Not that the film does everything well. Of note are
two instances where "Love Battlefield" tests the audience's
patience and stresses credulity to the point of bust. At one point, Yui
has the perfect chance to escape, but instead wastes the precious minutes
he's been allotted to stand on a freeway filled with people and gawk at
the smugglers as they try to retrieve the dead body of a comrade. Later, a
cop friend of Yui and Ching suspects that Yui may be involved with the
smugglers. Apparently being a cop means ignoring everything your best
friends are saying and immediately jumping to the worst conclusion
possible about another good friend. With friends like this idiot, who
needs enemies?
Unwilling to be completely black and white,
"Love Battlefield" makes an attempt to -- if not completely then
partially -- sympathize with our band of murderous criminals. Alas, it's a
little hard to feel sorry for a bunch of psychopaths, even if one of them
happens to have dragged his pregnant wife (who seems to be equally
sociopathic) along with him. I suppose the fact that Wah and company just
slaughtered their way through half of Hong Kong is supposed to be tempered
by the presence of a pregnant wife. Boo hoo hoo. Excuse me if I don't fall
all over myself to empathize. Good people get a job at McDonalds if they
have to in order to care for their family; this guy tries to sell drugs
and when that fails, butchers civilians to make a buck.

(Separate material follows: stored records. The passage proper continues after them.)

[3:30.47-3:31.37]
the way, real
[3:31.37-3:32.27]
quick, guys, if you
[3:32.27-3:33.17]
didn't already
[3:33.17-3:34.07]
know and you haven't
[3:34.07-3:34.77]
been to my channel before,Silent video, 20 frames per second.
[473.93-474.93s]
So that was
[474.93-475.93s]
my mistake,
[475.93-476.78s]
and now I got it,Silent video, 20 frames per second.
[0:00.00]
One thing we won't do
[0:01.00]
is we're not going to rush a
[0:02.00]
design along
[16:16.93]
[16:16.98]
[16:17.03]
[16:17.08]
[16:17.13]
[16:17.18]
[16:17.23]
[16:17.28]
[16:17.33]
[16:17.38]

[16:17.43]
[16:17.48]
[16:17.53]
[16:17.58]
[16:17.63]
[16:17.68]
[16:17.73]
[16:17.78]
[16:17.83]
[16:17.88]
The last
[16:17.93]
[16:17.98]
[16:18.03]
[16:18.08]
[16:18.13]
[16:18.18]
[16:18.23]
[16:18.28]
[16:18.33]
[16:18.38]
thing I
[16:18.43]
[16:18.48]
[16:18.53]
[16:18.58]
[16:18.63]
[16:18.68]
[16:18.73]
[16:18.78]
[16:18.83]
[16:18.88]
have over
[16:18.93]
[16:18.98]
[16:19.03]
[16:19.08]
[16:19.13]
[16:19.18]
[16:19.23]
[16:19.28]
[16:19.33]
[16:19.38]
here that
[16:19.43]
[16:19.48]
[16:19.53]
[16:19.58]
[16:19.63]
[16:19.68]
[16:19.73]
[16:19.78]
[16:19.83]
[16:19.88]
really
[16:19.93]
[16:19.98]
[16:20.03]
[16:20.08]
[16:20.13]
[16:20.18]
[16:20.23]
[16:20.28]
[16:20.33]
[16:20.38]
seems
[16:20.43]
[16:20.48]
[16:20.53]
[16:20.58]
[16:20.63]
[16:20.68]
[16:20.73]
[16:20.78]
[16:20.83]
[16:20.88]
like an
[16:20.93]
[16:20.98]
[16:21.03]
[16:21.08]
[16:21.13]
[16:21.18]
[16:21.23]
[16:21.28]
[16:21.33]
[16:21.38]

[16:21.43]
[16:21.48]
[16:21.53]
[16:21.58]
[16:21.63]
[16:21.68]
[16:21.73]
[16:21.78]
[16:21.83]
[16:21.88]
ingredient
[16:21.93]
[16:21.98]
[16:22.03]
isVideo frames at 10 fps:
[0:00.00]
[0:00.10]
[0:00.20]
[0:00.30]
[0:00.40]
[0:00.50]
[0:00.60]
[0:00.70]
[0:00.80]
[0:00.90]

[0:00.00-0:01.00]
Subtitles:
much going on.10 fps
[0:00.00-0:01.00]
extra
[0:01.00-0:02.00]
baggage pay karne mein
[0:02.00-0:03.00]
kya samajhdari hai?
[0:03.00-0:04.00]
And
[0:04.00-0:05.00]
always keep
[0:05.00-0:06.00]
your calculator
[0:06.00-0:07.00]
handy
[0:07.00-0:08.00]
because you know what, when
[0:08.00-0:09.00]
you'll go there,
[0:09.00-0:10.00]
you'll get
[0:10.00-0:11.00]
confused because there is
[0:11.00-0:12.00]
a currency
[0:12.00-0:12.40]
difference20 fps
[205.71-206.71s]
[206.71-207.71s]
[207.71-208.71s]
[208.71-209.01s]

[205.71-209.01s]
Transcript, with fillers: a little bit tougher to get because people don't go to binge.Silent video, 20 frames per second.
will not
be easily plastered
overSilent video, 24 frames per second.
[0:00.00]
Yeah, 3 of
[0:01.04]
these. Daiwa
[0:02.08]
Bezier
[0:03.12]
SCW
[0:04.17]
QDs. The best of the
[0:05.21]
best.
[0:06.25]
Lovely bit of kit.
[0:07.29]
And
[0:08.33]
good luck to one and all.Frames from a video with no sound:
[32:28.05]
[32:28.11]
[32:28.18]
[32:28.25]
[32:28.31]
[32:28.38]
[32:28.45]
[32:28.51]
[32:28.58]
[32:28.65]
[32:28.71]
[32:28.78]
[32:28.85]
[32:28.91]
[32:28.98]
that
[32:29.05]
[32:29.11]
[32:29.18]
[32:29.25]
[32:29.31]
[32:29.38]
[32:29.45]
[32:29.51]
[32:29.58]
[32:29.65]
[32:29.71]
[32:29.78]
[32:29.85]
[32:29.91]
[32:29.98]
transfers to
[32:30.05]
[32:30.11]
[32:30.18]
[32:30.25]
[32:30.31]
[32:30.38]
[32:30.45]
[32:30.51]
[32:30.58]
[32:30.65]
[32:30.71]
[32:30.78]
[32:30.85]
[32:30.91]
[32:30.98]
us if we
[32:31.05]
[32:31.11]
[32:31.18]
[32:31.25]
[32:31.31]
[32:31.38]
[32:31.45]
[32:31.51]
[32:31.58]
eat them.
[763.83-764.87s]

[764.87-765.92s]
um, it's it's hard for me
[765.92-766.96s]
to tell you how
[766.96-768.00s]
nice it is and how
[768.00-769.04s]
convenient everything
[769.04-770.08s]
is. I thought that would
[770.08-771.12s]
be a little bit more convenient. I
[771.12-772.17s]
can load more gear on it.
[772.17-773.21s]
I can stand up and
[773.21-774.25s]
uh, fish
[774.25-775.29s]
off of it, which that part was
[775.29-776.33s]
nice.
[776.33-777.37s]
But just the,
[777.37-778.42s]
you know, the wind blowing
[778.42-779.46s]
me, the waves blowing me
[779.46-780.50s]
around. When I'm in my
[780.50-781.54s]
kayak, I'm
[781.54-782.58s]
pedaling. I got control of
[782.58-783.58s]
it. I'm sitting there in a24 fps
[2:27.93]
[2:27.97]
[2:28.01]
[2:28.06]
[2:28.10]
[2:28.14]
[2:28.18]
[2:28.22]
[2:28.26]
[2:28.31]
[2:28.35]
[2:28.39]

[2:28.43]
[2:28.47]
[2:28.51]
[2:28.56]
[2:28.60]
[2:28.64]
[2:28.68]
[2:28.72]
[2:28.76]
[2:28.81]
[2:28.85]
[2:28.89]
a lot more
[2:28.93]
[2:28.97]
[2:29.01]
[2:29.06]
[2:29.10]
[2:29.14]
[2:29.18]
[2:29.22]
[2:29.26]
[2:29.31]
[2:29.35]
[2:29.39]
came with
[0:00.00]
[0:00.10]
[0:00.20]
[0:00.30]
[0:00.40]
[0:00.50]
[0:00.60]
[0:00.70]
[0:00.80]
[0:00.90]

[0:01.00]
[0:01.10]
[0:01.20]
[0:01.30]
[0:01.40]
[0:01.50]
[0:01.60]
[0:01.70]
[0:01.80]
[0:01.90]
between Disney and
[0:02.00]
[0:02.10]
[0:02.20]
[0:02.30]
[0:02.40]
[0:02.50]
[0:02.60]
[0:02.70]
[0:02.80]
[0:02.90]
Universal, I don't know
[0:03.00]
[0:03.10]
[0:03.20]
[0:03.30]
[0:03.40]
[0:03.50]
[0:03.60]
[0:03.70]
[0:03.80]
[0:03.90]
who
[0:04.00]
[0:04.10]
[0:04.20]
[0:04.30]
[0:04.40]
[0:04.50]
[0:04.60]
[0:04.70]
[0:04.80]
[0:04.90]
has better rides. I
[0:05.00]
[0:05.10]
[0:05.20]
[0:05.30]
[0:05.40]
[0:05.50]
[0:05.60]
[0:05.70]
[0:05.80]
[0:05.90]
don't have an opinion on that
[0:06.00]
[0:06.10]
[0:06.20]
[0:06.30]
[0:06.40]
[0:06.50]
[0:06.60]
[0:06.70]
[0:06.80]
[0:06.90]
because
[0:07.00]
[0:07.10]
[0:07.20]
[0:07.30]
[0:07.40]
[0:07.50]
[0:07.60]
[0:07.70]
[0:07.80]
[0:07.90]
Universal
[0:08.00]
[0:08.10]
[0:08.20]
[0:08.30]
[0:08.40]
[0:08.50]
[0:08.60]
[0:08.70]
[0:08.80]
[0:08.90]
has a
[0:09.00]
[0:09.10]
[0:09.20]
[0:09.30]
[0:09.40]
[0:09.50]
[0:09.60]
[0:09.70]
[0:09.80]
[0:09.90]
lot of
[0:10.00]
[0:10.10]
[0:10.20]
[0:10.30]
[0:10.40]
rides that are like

Nevertheless, as one of the few films from Hong Kong
that doesn't star the Twins or some other throwaway teen singer,
"Love Battlefield" deserves credit for being pretty good.
Although the script by Szeto Kam Yuen and Jack Ng isn't quite as efficient
or sleek as your average Johnnie To thriller, it's good enough. And while
Soi Cheang is no slouch behind the camera, one does wish he wouldn't be so
obvious with some of the film's more dramatic moments. Every now and then
the soundtrack becomes obnoxious, and you can't help but think that the
emotional impact of some scenes would have been so much more powerful
without the obvious musical accompaniment.
Although it flounders every now and then, and there are
some suspect moments that makes you wonder if the filmmakers didn't paint
themselves into a corner, "Love Battlefield" is good, and
unique, enough to be worth consideration. Eason Chan delivers a knockout
performance, and the film is entertaining from beginning to end. Sometimes
nihilistic and most certainly pessimistic, "Love Battlefield"
nevertheless manages to say a thing or two about knowing what you have
before some gang from Mainland China wanders into your life and threatens
to take it all away. Don't you just hate it when that happens?